A few years ago, Robert Hodgson, a retired oceanographer and now wine grower in California, wrote a devastating paper on the concordance of judgments in 13 wine competitions that took place in California. Hodgson (2009) concludes that “there is almost no consensus among the 13 competitions regarding wine quality; for wines receiving a Gold medal in one or more competitions, it is very likely that the same wine received no award at another; and the likelihood of receiving a Gold medal can be statistically explained by chance alone”.
Hodgson is not the only critic of wine-tasting competitions. Davy Derbyshire (2013) wrote a paper in the Guardian entitled ‘Wine Tasting: It's Junk Science’ that describes several similar results.
Our point of departure is that wine tasting consists of two main building blocks: judges, and a rating method. Hence, perhaps it is not the judges who are ‘bad’ the problem may lie in the rating method.
The problem lies with how we rate wine
Rating methods almost invariably have the same structure: M judges sit in front of N glasses of wine. They taste them (without any information), and have to either rate them (say, on a scale between zero and 20) or order-rank them (first, second, and so on). The rates or ranks are then added, and the totals yield a rating or ranking of the wines.
Some judges are generous, others are less so, and the ranges of marks used by the judges may vary as well. As noted by Ashenfelter and Quandt (1999), this “may give greater weight to judges who put a great deal of scatter in their numerical scores and thus express strong preferences by numerical differences”. Borda, 1781, had already pointed to similar problems. Therefore, the ratings given by each judge should always be transformed into ranks before adding. Note that adding rates or ranks does not necessarily lead to a ‘social’ ordering in the absence of a dictator.
But still, rating as well as order ranking is complicated.

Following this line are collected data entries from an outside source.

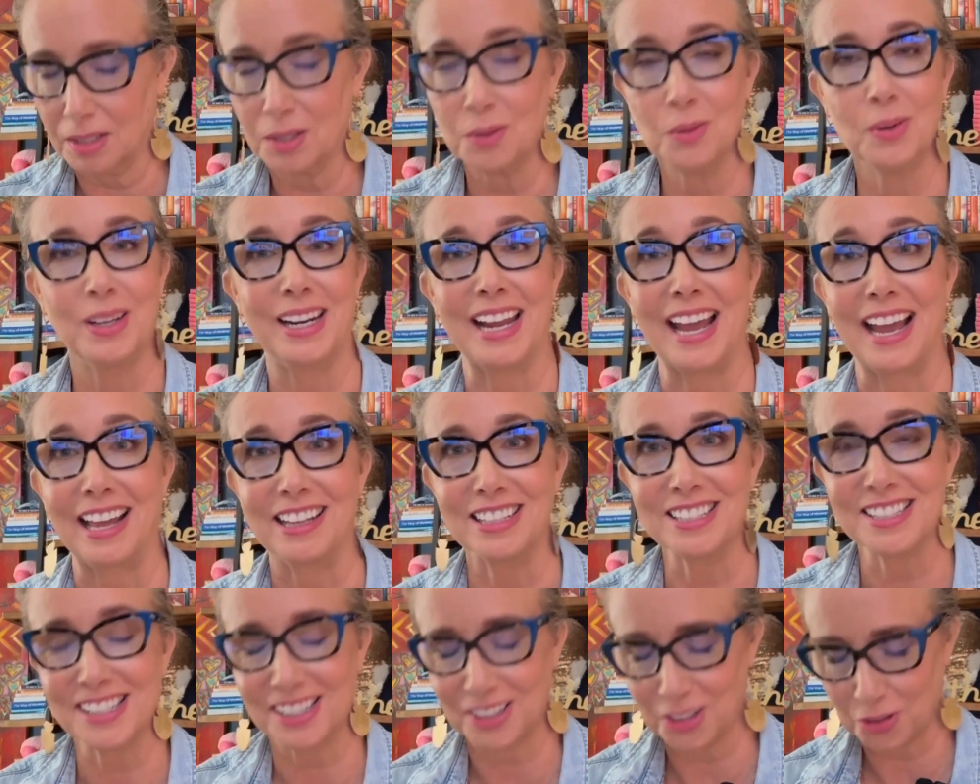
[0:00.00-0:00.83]
When
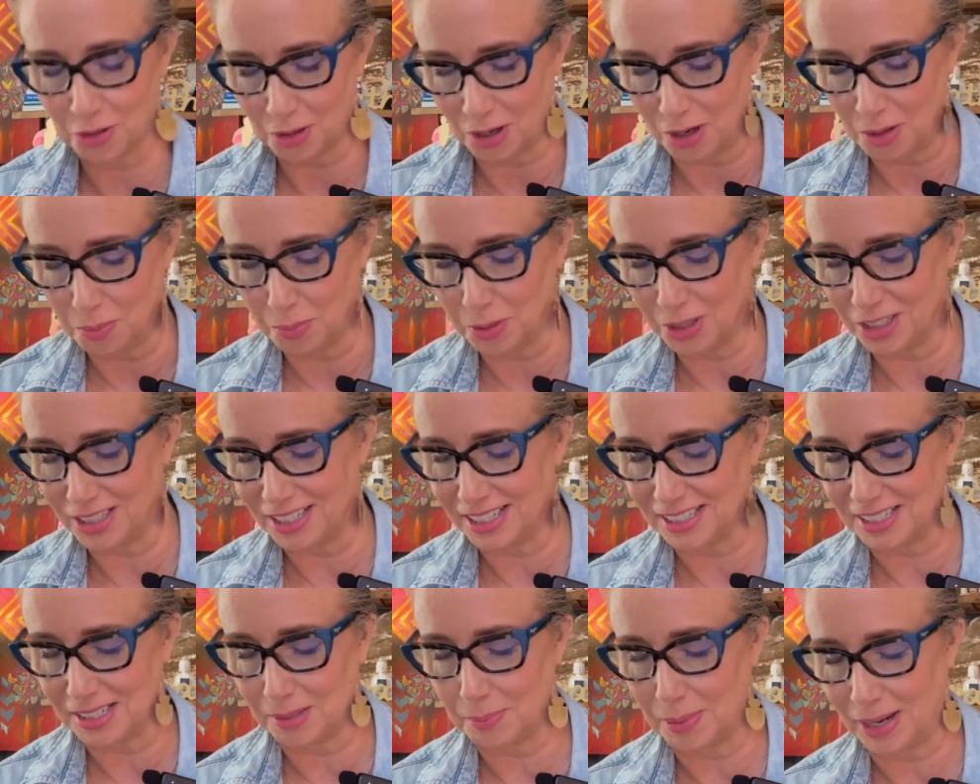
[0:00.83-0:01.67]
Allison Crow
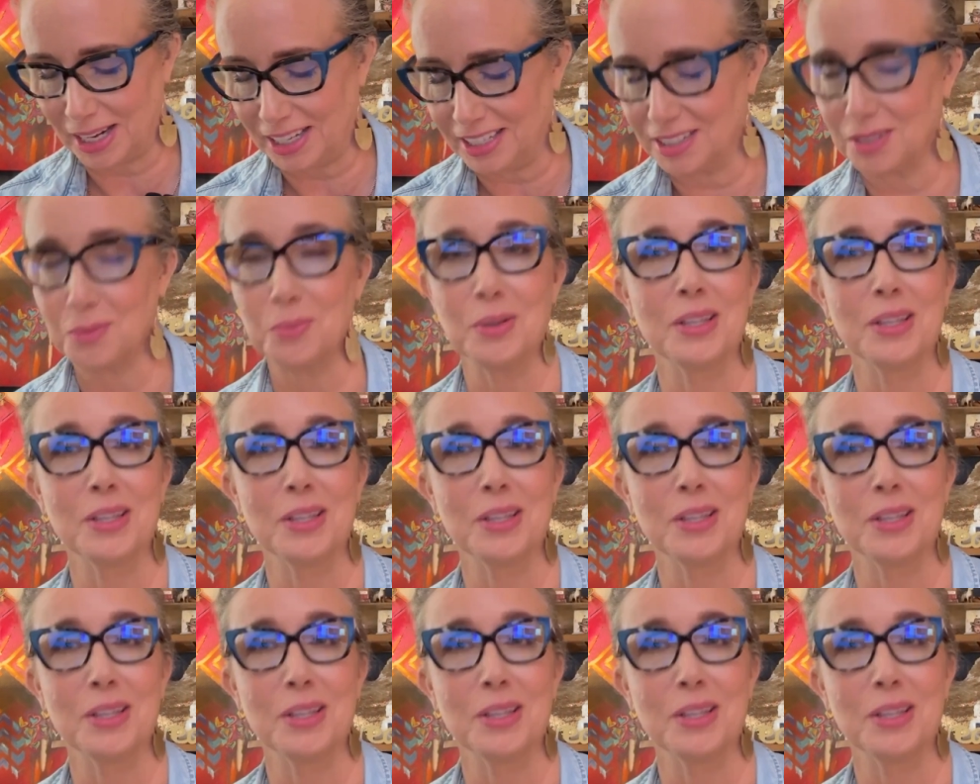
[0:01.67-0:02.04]
participated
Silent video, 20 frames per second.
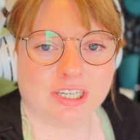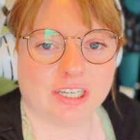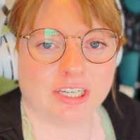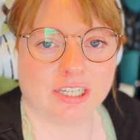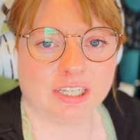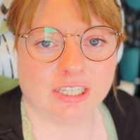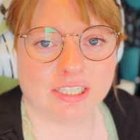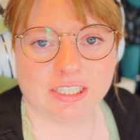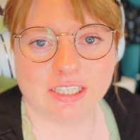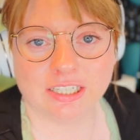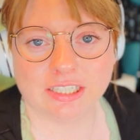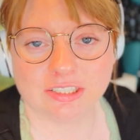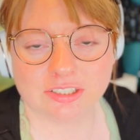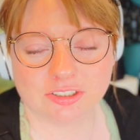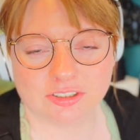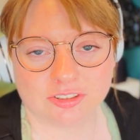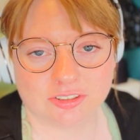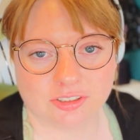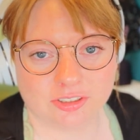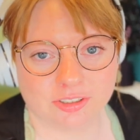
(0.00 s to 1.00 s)

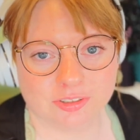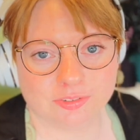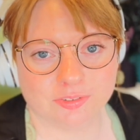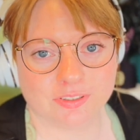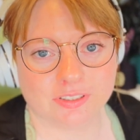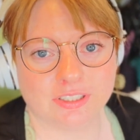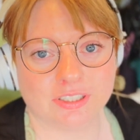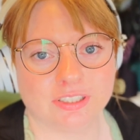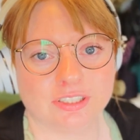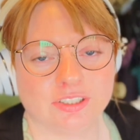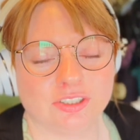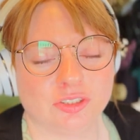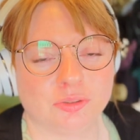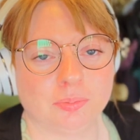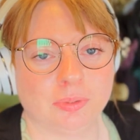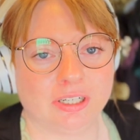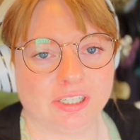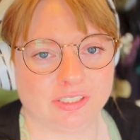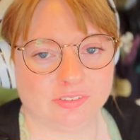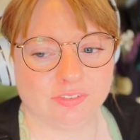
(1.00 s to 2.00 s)
Again, sorry for the
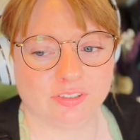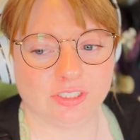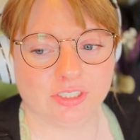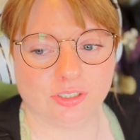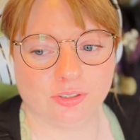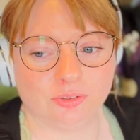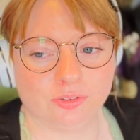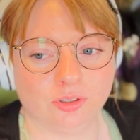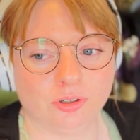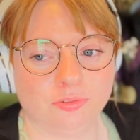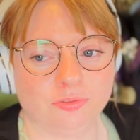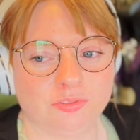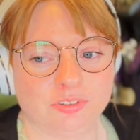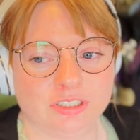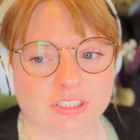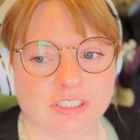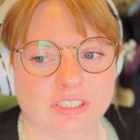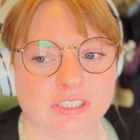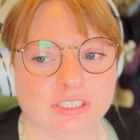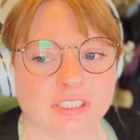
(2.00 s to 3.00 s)
spotty videos.
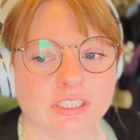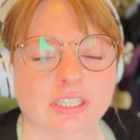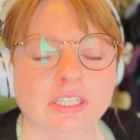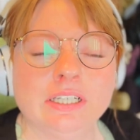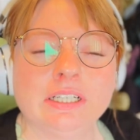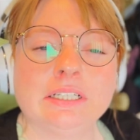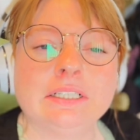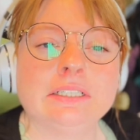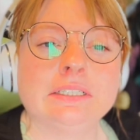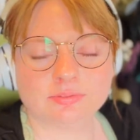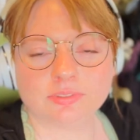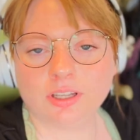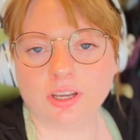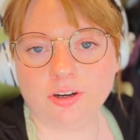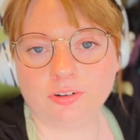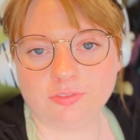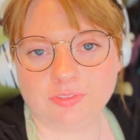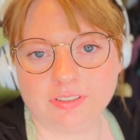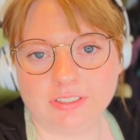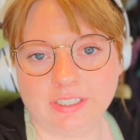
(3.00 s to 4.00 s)
Hopefully
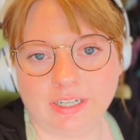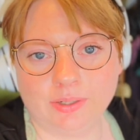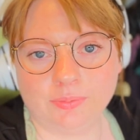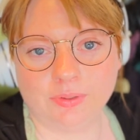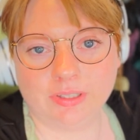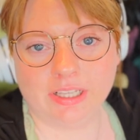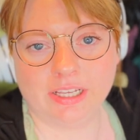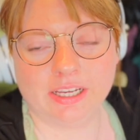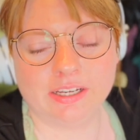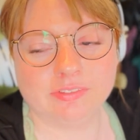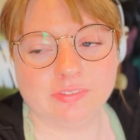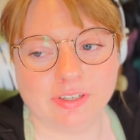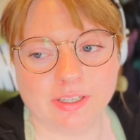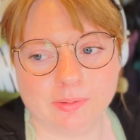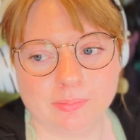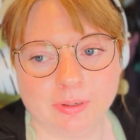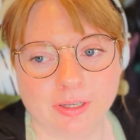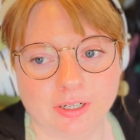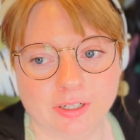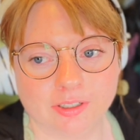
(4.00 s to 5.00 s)
I will have a
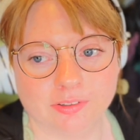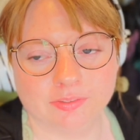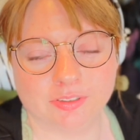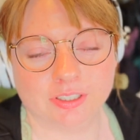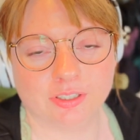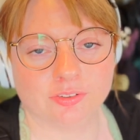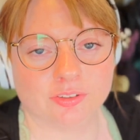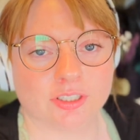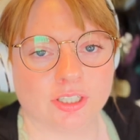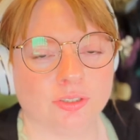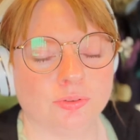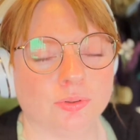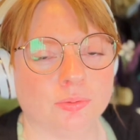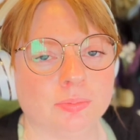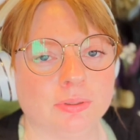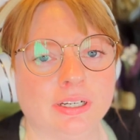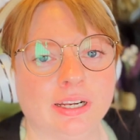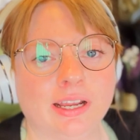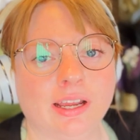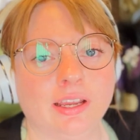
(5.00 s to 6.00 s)
better video schedule,
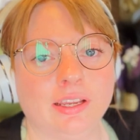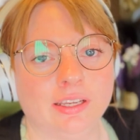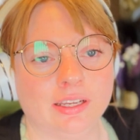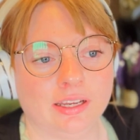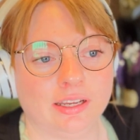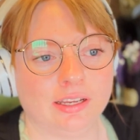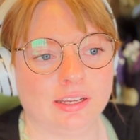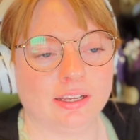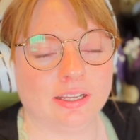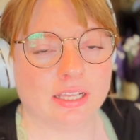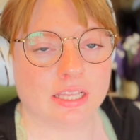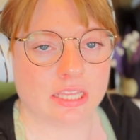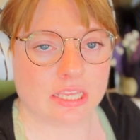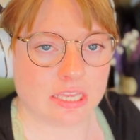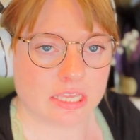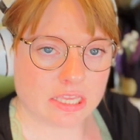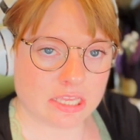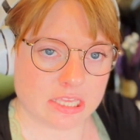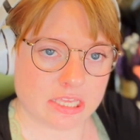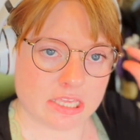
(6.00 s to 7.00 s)
but I
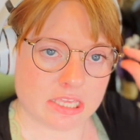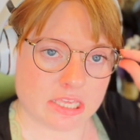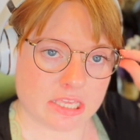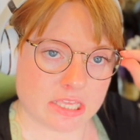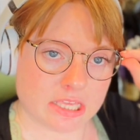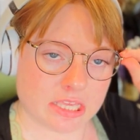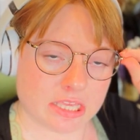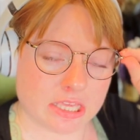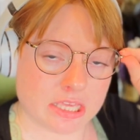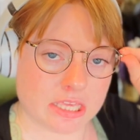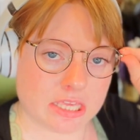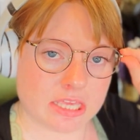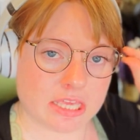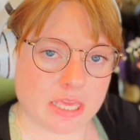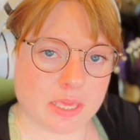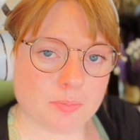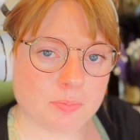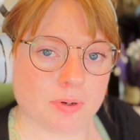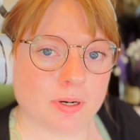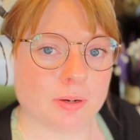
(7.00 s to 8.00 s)

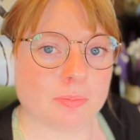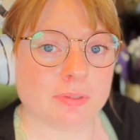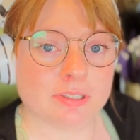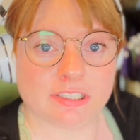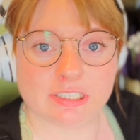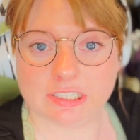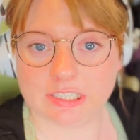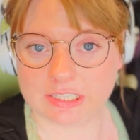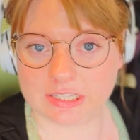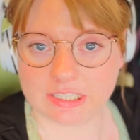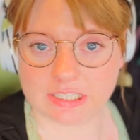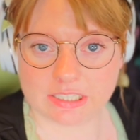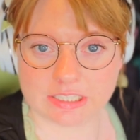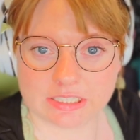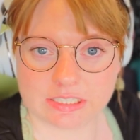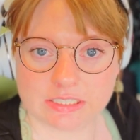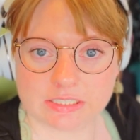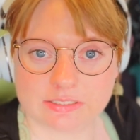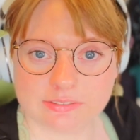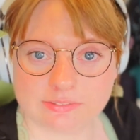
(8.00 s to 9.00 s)
can't promise anything.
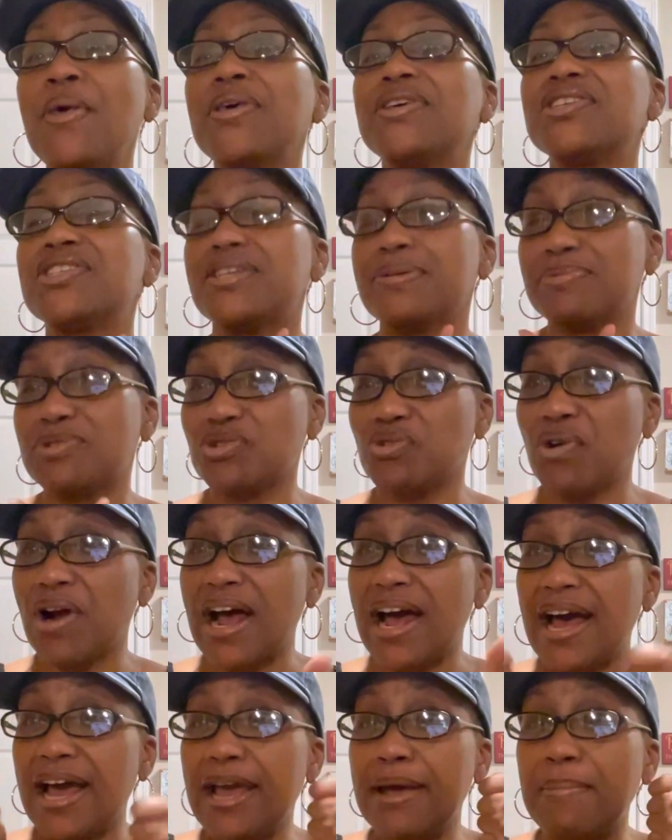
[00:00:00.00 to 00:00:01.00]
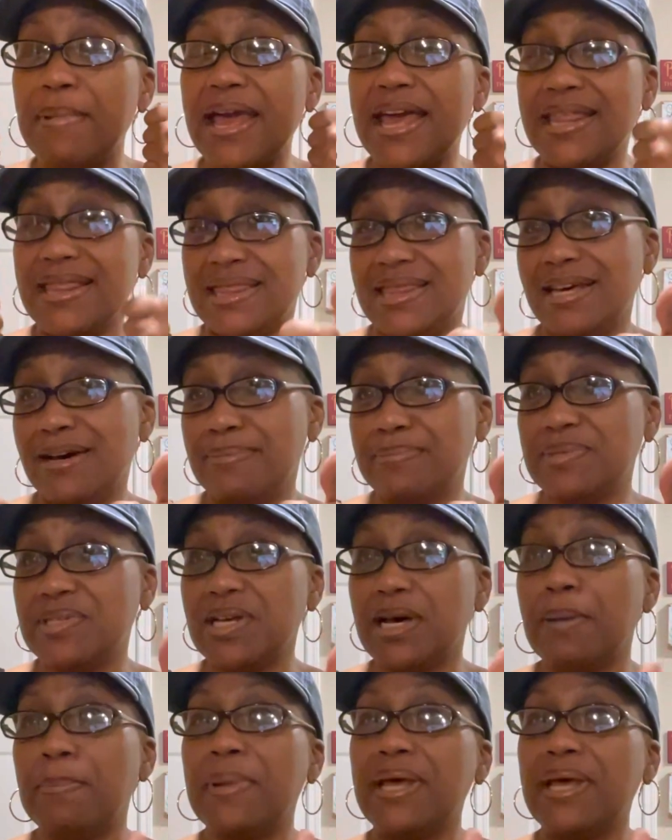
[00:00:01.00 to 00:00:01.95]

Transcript: subscribe and thumbs up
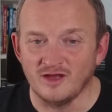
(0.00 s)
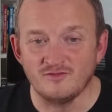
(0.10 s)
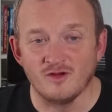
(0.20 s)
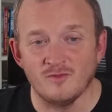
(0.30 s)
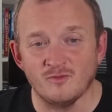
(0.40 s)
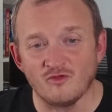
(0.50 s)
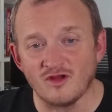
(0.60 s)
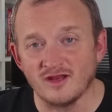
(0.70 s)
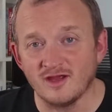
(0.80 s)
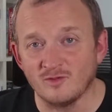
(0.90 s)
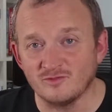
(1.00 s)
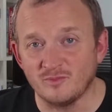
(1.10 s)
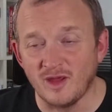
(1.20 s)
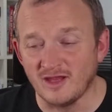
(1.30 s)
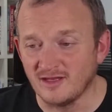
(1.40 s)
if I remember rightly, I was
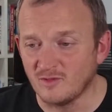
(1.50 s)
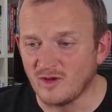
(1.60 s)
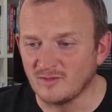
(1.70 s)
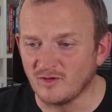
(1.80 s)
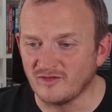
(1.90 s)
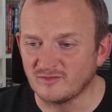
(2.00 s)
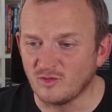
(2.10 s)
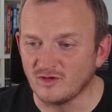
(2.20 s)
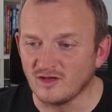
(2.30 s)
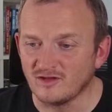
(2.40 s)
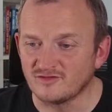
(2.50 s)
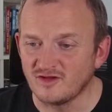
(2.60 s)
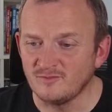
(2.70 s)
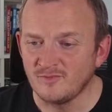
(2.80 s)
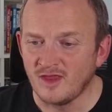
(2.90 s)
barely awake by this point last
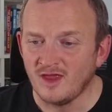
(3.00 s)
time.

Those who had or still have to grade students know this well (and there is not even a glass of wine to grab).
A new way to rank wines
We suggest a new game theory-based rating and ranking method for wines, in which the Shapley value of each wine is computed, and wines are ranked according to their Shapley values. Judges should find it simpler to use, since they are not required to rank-order or grade all the wines, but merely to choose the group of those that they find ‘worthy’ (for a medal). This ranking method is based on the set of reasonable axioms that determine the Shapley value as the unique solution of an underlying cooperative game. Unlike in the general case where computing the Shapley value could become very complex, here the Shapley value and hence the final ranking, are straightforward to compute.
We assume that each judge has just one vote, and that she can vote for any (sub) group of the N wines. By voting for such a group, she indicates that she favours any wine belonging to this group over wines excluded from the group, and that, as far as she is concerned, every wine chosen is a candidate for the first place or a medal, while non-chosen wines are not. Note that a group can consist of a single wine, or of all the N wines; it can be empty (no vote). When a judge votes for a group, her single vote is split equally among the wines in the group. If she voted, say, for five wines, then each of them gets a score of one out of five. Judges vote simultaneously so that none is aware of other’s choices, and no judge can vote twice for the same wine. The final score of each wine is the sum of the scores it received from all judges. This turns to be each wine's Shapley value.1 Wines are then ranked (and rated) by decreasing Shapley values – the higher the better, and the wine with the highest Shapley value wins the gold medal.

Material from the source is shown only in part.